What the task requires: An exact copy of the records below is required, and it must contain no pictures.

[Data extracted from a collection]
=== Begin Enclosure ===

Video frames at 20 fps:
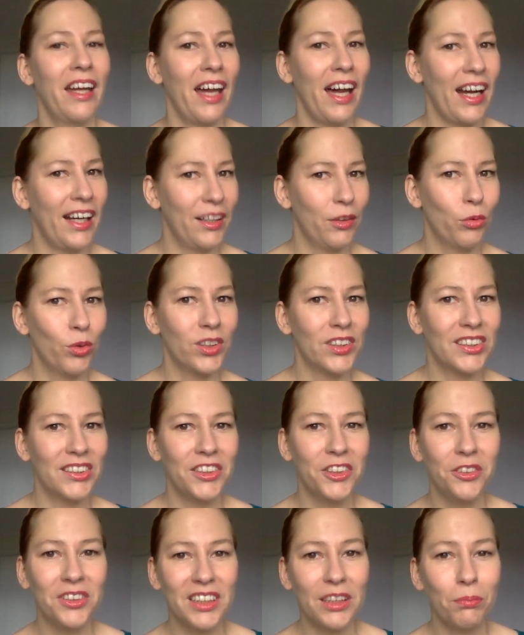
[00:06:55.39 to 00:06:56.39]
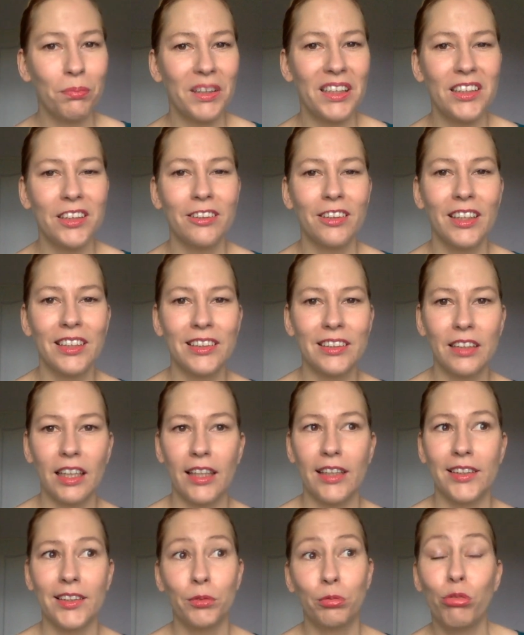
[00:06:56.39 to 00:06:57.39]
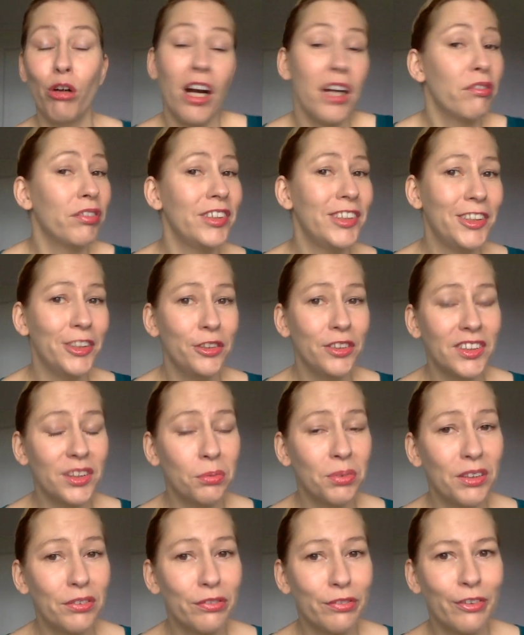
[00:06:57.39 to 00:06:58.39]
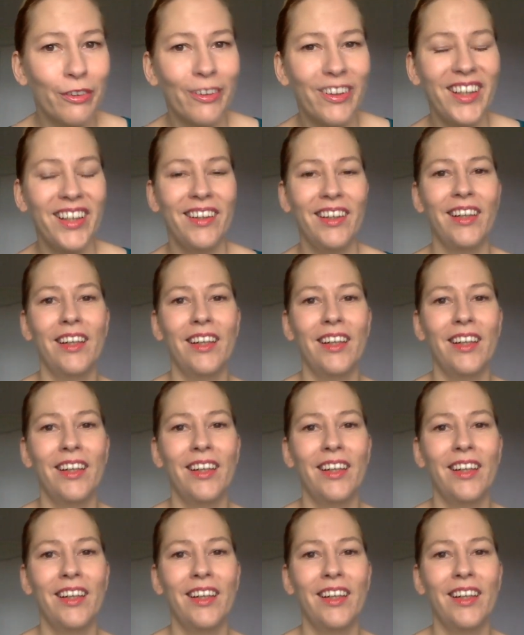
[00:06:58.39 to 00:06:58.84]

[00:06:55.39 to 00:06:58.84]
I was using Pinterest as a private user before,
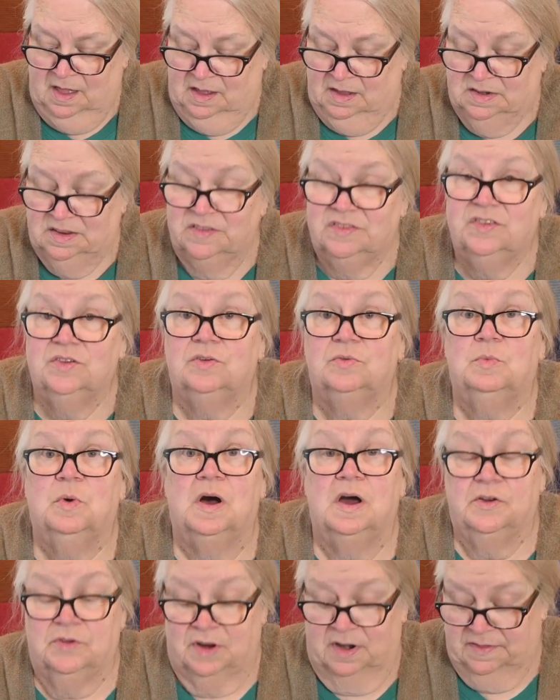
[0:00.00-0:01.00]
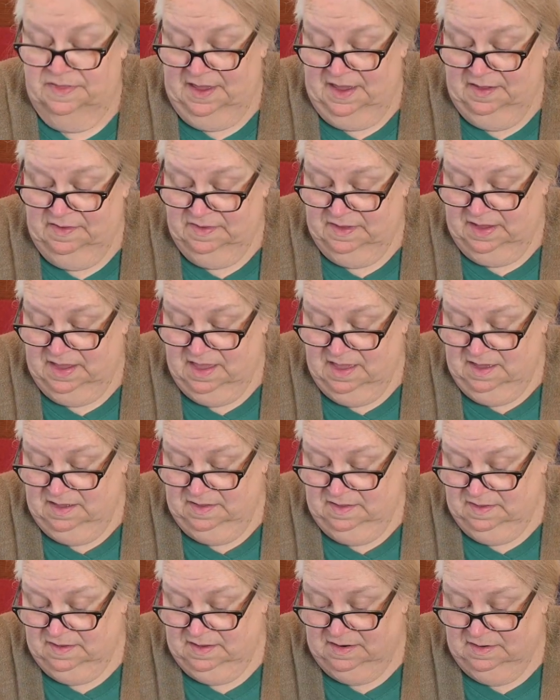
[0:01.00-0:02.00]
distilled water out of the house, I
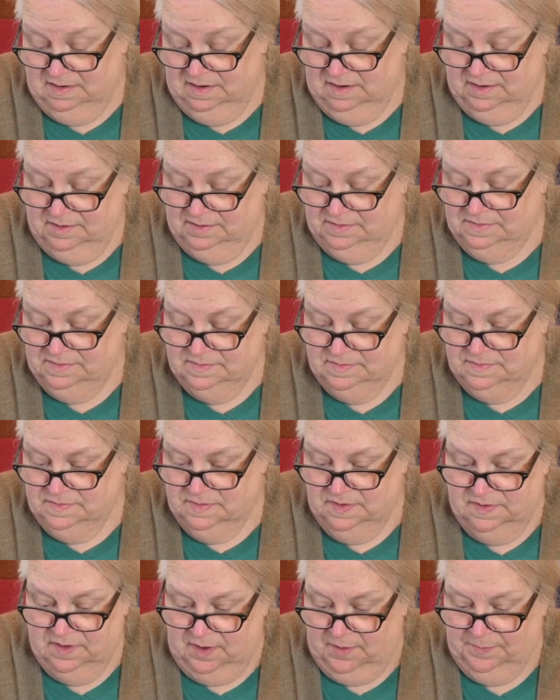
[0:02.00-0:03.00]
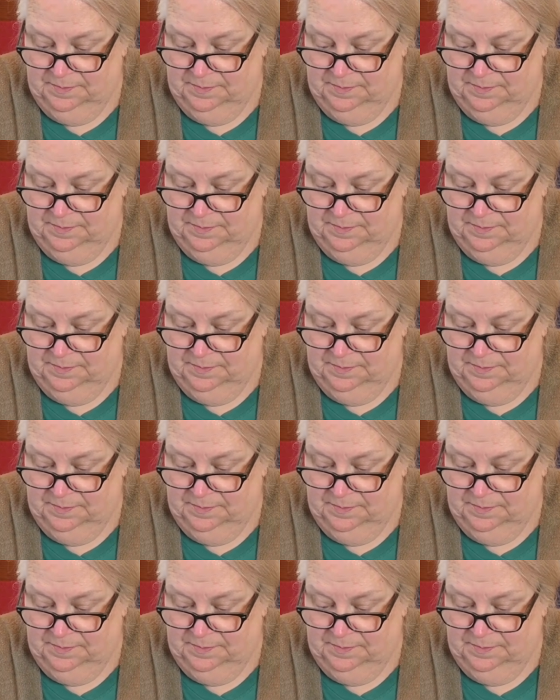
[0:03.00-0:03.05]
guess. I don't know. So,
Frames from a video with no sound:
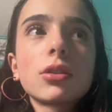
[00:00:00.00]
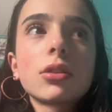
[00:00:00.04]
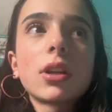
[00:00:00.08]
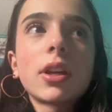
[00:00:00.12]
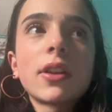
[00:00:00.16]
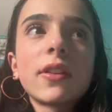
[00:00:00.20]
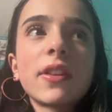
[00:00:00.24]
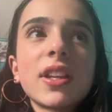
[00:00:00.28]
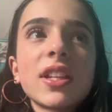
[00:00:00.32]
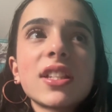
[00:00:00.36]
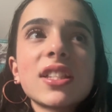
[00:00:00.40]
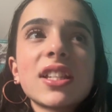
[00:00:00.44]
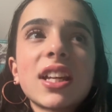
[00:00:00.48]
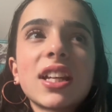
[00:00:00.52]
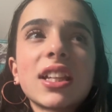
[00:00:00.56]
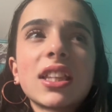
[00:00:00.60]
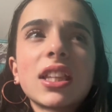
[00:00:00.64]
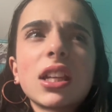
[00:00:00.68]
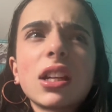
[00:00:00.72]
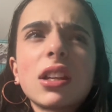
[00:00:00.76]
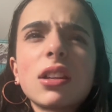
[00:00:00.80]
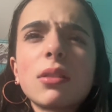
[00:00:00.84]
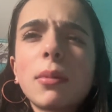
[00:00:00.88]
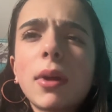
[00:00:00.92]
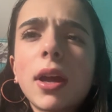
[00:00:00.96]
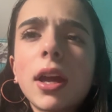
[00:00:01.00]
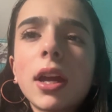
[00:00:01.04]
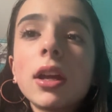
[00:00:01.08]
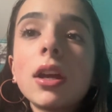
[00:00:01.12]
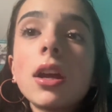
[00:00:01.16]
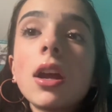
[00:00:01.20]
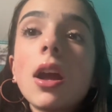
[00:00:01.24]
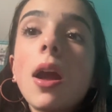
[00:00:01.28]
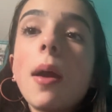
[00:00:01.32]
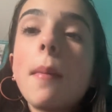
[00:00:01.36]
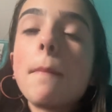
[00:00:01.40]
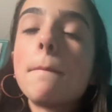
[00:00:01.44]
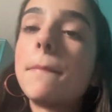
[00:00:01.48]
I think it's, like, at the end of May.
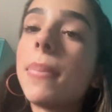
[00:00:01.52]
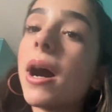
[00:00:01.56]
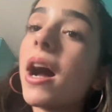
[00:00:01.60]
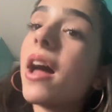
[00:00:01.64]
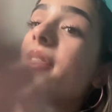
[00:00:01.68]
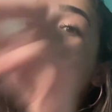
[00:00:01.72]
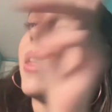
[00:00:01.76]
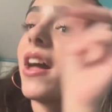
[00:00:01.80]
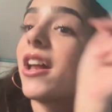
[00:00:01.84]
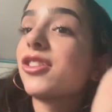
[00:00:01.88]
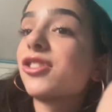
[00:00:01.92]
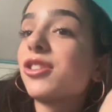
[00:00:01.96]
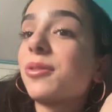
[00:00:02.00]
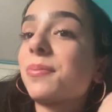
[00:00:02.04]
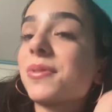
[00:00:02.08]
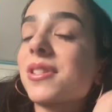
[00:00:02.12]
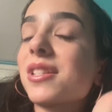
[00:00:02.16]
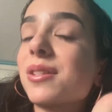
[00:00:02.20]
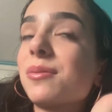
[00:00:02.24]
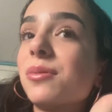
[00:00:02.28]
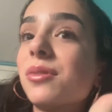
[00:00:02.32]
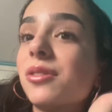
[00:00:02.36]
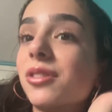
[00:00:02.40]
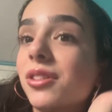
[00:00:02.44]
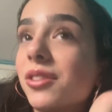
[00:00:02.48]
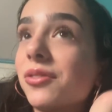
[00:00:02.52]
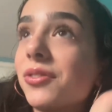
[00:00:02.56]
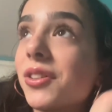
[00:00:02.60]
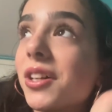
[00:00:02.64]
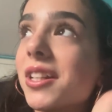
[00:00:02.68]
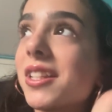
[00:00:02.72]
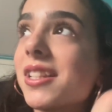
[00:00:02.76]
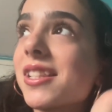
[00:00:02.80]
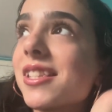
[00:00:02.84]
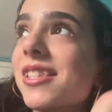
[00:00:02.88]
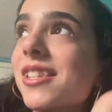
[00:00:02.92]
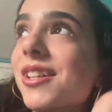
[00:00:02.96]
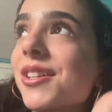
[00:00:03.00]
But that trip is going to be really
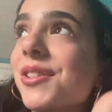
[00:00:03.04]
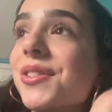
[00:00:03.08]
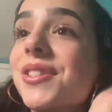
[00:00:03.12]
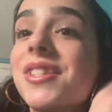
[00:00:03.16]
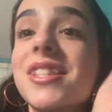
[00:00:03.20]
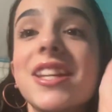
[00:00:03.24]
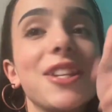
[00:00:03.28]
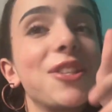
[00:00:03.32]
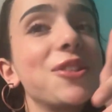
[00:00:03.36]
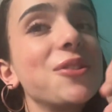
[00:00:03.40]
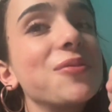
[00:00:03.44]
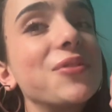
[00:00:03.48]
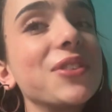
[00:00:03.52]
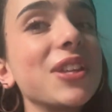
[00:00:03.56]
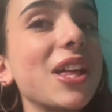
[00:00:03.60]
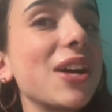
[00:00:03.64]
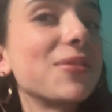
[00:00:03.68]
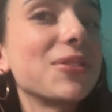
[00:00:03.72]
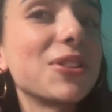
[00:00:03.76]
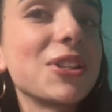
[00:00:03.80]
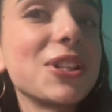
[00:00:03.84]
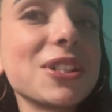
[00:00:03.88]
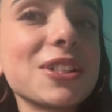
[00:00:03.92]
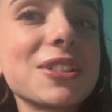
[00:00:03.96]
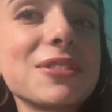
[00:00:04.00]
fun, so stay tuned for that vlog.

=== End Enclosure ===

Your response:
Video frames at 20 fps:
[00:06:55.39 to 00:06:56.39]
[00:06:56.39 to 00:06:57.39]
[00:06:57.39 to 00:06:58.39]
[00:06:58.39 to 00:06:58.84]

[00:06:55.39 to 00:06:58.84]
I was using Pinterest as a private user before,
[0:00.00-0:01.00]
[0:01.00-0:02.00]
distilled water out of the house, I
[0:02.00-0:03.00]
[0:03.00-0:03.05]
guess. I don't know. So,
Frames from a video with no sound:
[00:00:00.00]
[00:00:00.04]
[00:00:00.08]
[00:00:00.12]
[00:00:00.16]
[00:00:00.20]
[00:00:00.24]
[00:00:00.28]
[00:00:00.32]
[00:00:00.36]
[00:00:00.40]
[00:00:00.44]
[00:00:00.48]
[00:00:00.52]
[00:00:00.56]
[00:00:00.60]
[00:00:00.64]
[00:00:00.68]
[00:00:00.72]
[00:00:00.76]
[00:00:00.80]
[00:00:00.84]
[00:00:00.88]
[00:00:00.92]
[00:00:00.96]
[00:00:01.00]
[00:00:01.04]
[00:00:01.08]
[00:00:01.12]
[00:00:01.16]
[00:00:01.20]
[00:00:01.24]
[00:00:01.28]
[00:00:01.32]
[00:00:01.36]
[00:00:01.40]
[00:00:01.44]
[00:00:01.48]
I think it's, like, at the end of May.
[00:00:01.52]
[00:00:01.56]
[00:00:01.60]
[00:00:01.64]
[00:00:01.68]
[00:00:01.72]
[00:00:01.76]
[00:00:01.80]
[00:00:01.84]
[00:00:01.88]
[00:00:01.92]
[00:00:01.96]
[00:00:02.00]
[00:00:02.04]
[00:00:02.08]
[00:00:02.12]
[00:00:02.16]
[00:00:02.20]
[00:00:02.24]
[00:00:02.28]
[00:00:02.32]
[00:00:02.36]
[00:00:02.40]
[00:00:02.44]
[00:00:02.48]
[00:00:02.52]
[00:00:02.56]
[00:00:02.60]
[00:00:02.64]
[00:00:02.68]
[00:00:02.72]
[00:00:02.76]
[00:00:02.80]
[00:00:02.84]
[00:00:02.88]
[00:00:02.92]
[00:00:02.96]
[00:00:03.00]
But that trip is going to be really
[00:00:03.04]
[00:00:03.08]
[00:00:03.12]
[00:00:03.16]
[00:00:03.20]
[00:00:03.24]
[00:00:03.28]
[00:00:03.32]
[00:00:03.36]
[00:00:03.40]
[00:00:03.44]
[00:00:03.48]
[00:00:03.52]
[00:00:03.56]
[00:00:03.60]
[00:00:03.64]
[00:00:03.68]
[00:00:03.72]
[00:00:03.76]
[00:00:03.80]
[00:00:03.84]
[00:00:03.88]
[00:00:03.92]
[00:00:03.96]
[00:00:04.00]
fun, so stay tuned for that vlog.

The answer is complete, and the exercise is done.